Silhouettes of drums of all shapes and sizes can be made out through the smoke machine haze of Village Underground. Centre stage sits a large golden gong, and a sense of anticipation starts to grow amongst the crowd.
The Swedish husband and wife duo are here to tour their fourth studio album Rhythm. Their evocative mix of percussion and vocals has been classified as everything from pop to jazz, and many more in between. They’ve toured with artists including Lykke Li, Arcade Fire, and The Thing, playing up to 120 shows a year; their latest record may have received critical acclaim, but for Wildbirds & Peacedrums, the live performance is what it’s all about.

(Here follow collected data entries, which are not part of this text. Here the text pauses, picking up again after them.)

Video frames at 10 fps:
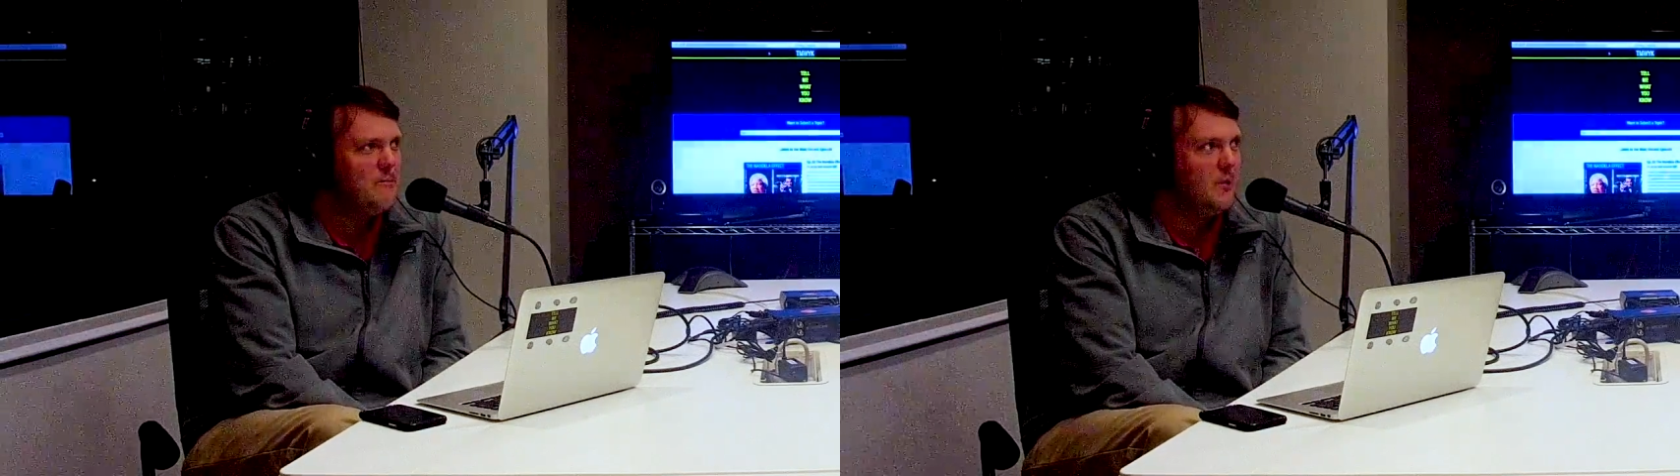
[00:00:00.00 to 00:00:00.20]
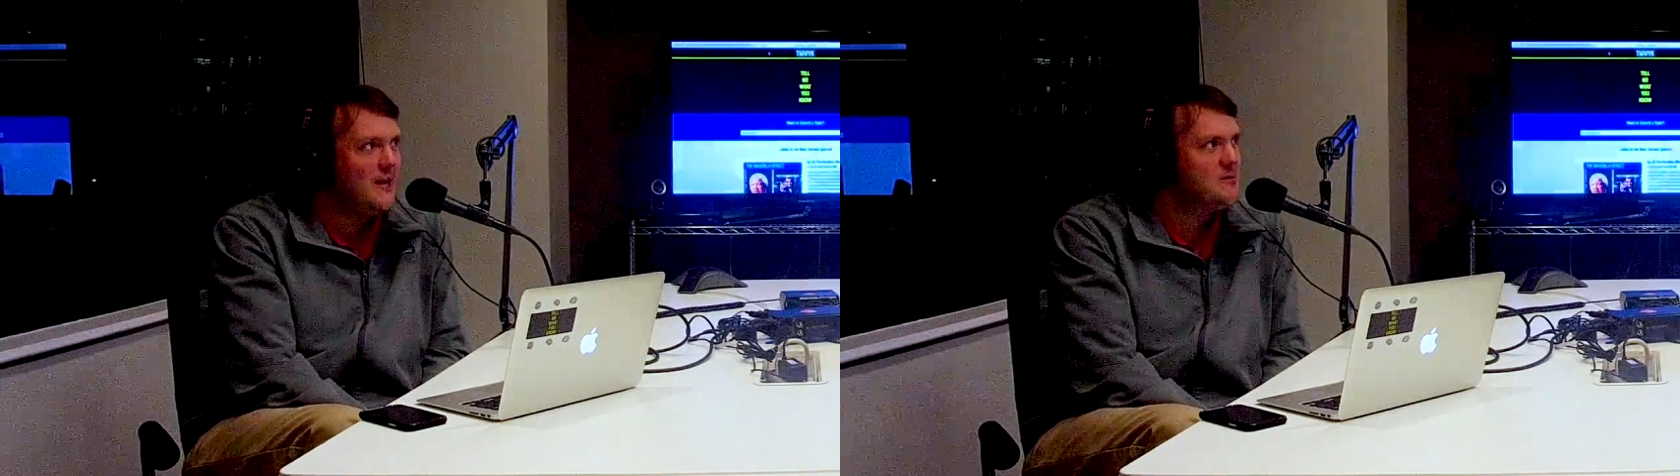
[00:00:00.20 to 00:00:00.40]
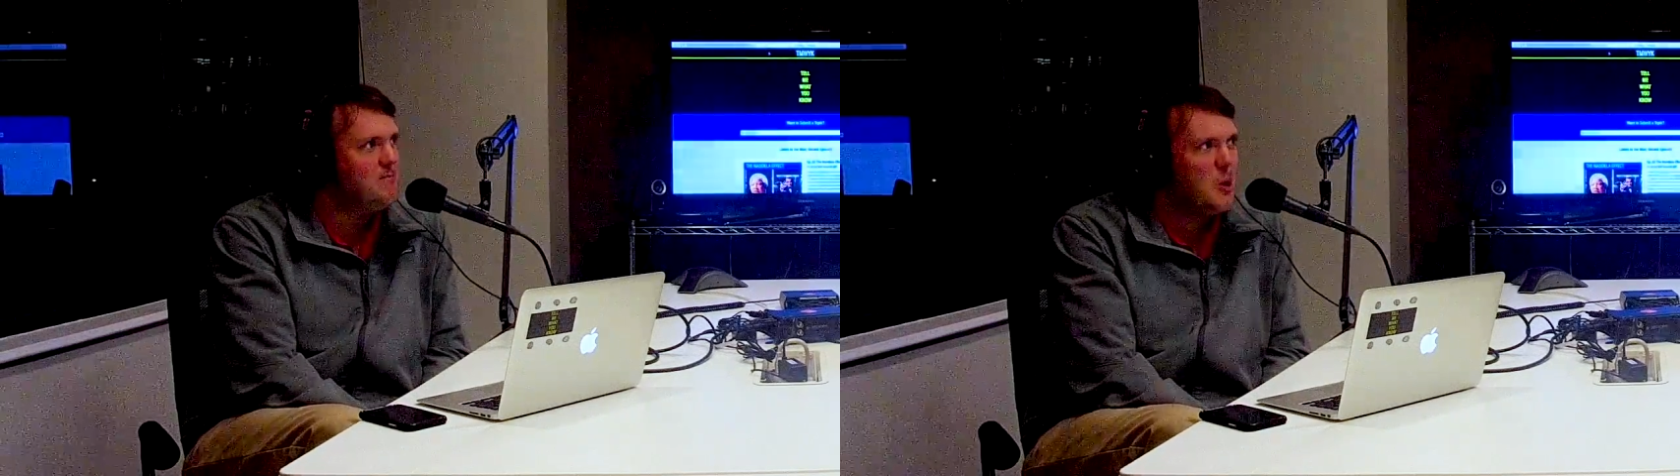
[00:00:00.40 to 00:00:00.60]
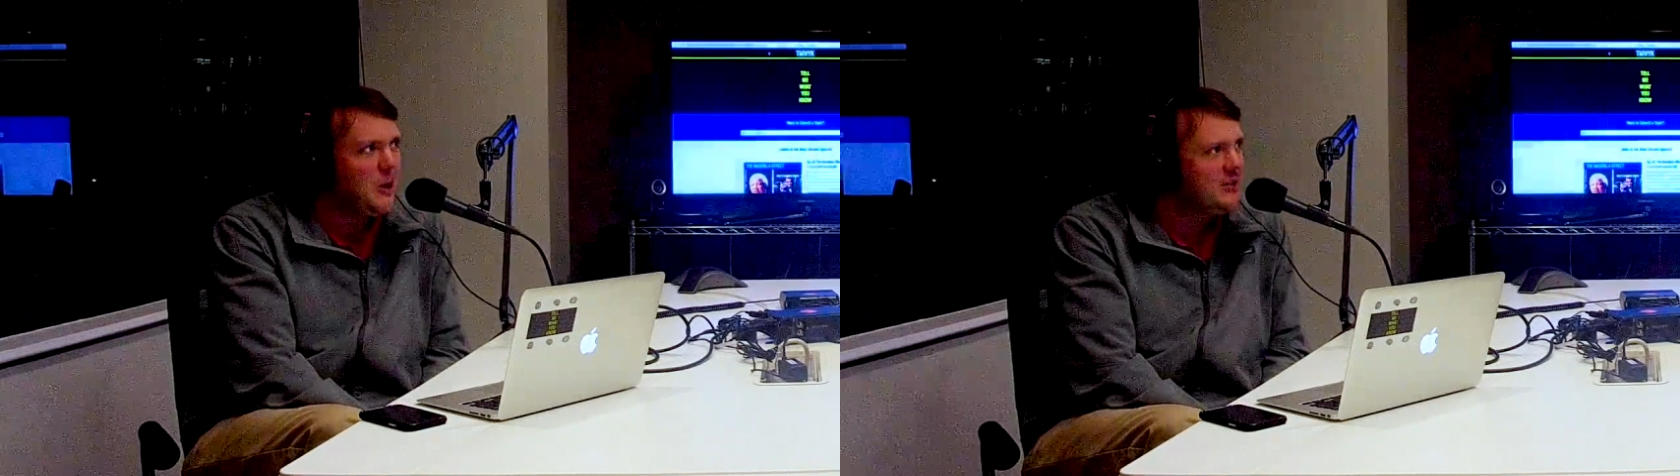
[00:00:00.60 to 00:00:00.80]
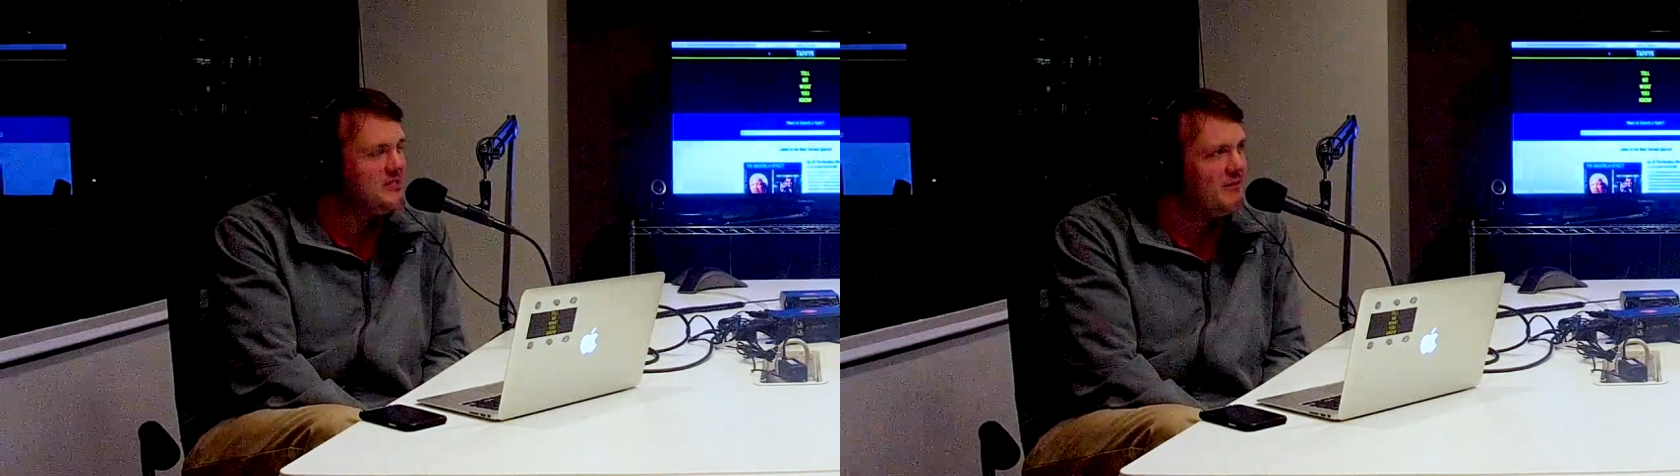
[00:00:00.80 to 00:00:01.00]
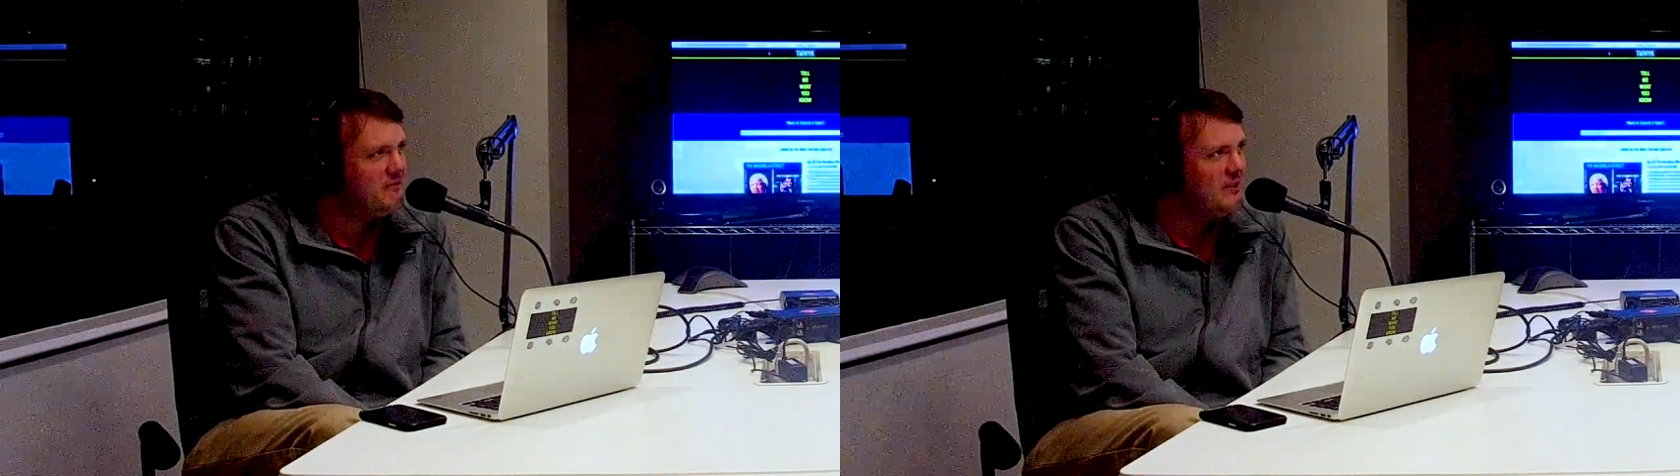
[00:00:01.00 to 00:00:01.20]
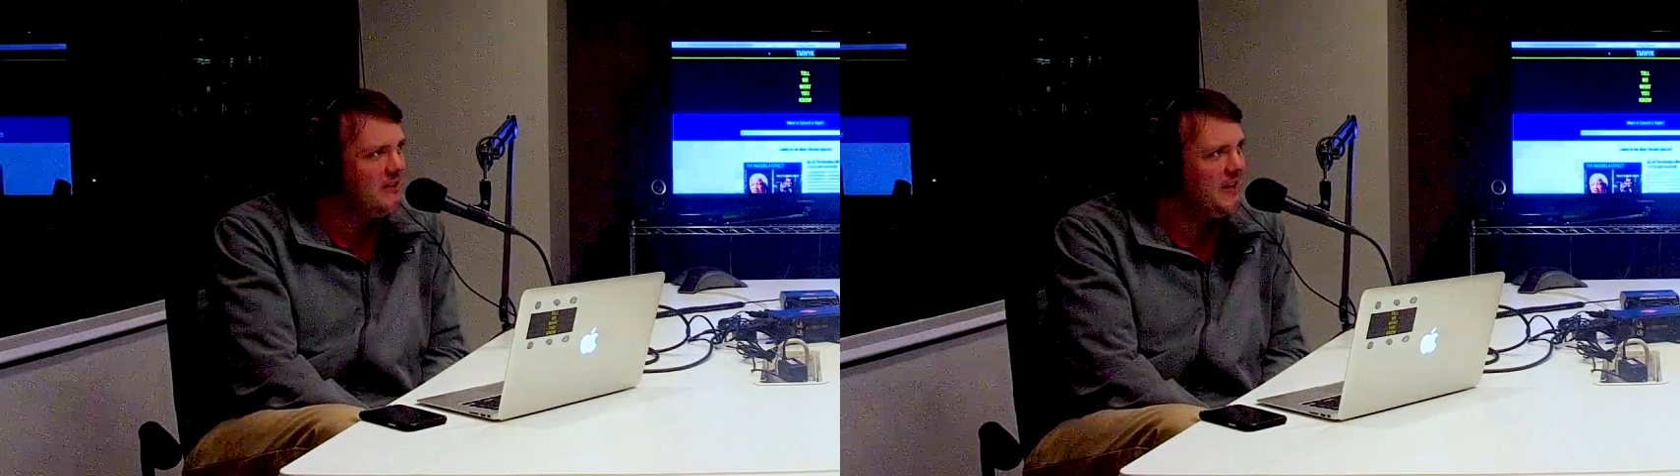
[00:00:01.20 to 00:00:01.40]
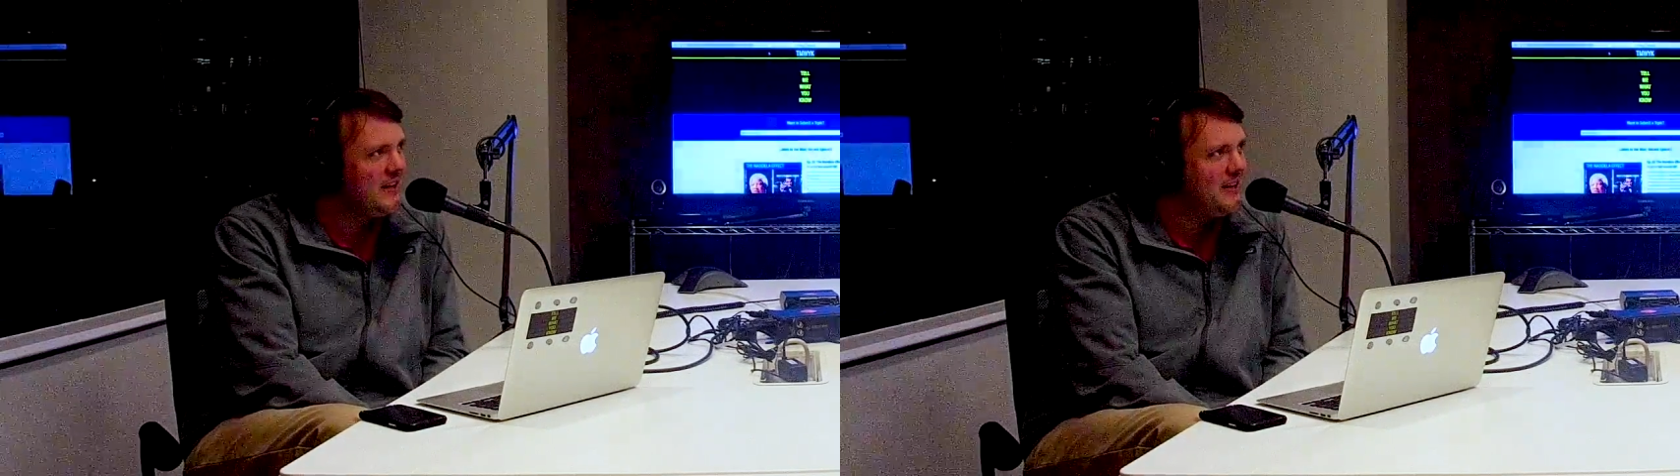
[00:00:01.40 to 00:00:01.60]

Lots of Martins, I feel like.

In the past they’ve been lauded for the pure simplicity of their stripped back performance, but stripped back doesn’t seem the right term to describe the show tonight. It’s hard to believe that the wave of sound that fills the bare-brick arches is being produced by just two people; melodic rhythms and dubby synth bass forming an almost hypnotic accompaniment to Mariam Wallentin’s acrobatic vocals. At times she seems to be playing several instruments at once, vocal effects overlaying her voice so she sounds as though a whole choir is singing, yet in places where they bring it back to just the basics of drums and voice, the effect is no less arresting.
After playing a range of tracks from their extensive back catalogue, they continue to play Rhythm through in its entirety. The record’s complex polyrhythms and experimental vocals whilst impressive in its own right can at times be a challenging listen, however live the songs are instantly accessible, mixed with a phenomenal light show of glowing multi-coloured hues, the driving club like beats encapsulate the crowd and the room feels as if it’s pulsating.
The driving sub-bass and infectious poppy vocal hook of first single “The Offbeat” are reminiscent of 90’s dance pop such as Portishead or Massive Attack, and the gospel-like vocals of “Soft Wind, Soft Death” are particularly striking, and throughout the show Wallentin and Werliin show how effortlessly they can borrow from an almost endless range of styles and genres and bolt them together to make them entirely their own.
As they draw to a close, with the final track from the album, the frantic beats and effected synths give way to Wallentin singing a capella “Everthing is happening/all the time” before building again as the crowd swaying in time as if entranced, before erupting in enthusiastic applause.
Tonight, Wildbirds & Peacedrums have shown that experimental and intelligent music doesn’t mean pretentious or inaccessible, and whilst for this project they’ve shunned the guest collaborations for which they’ve become well known, they can still put on an incredibly impressive show with just the two of them.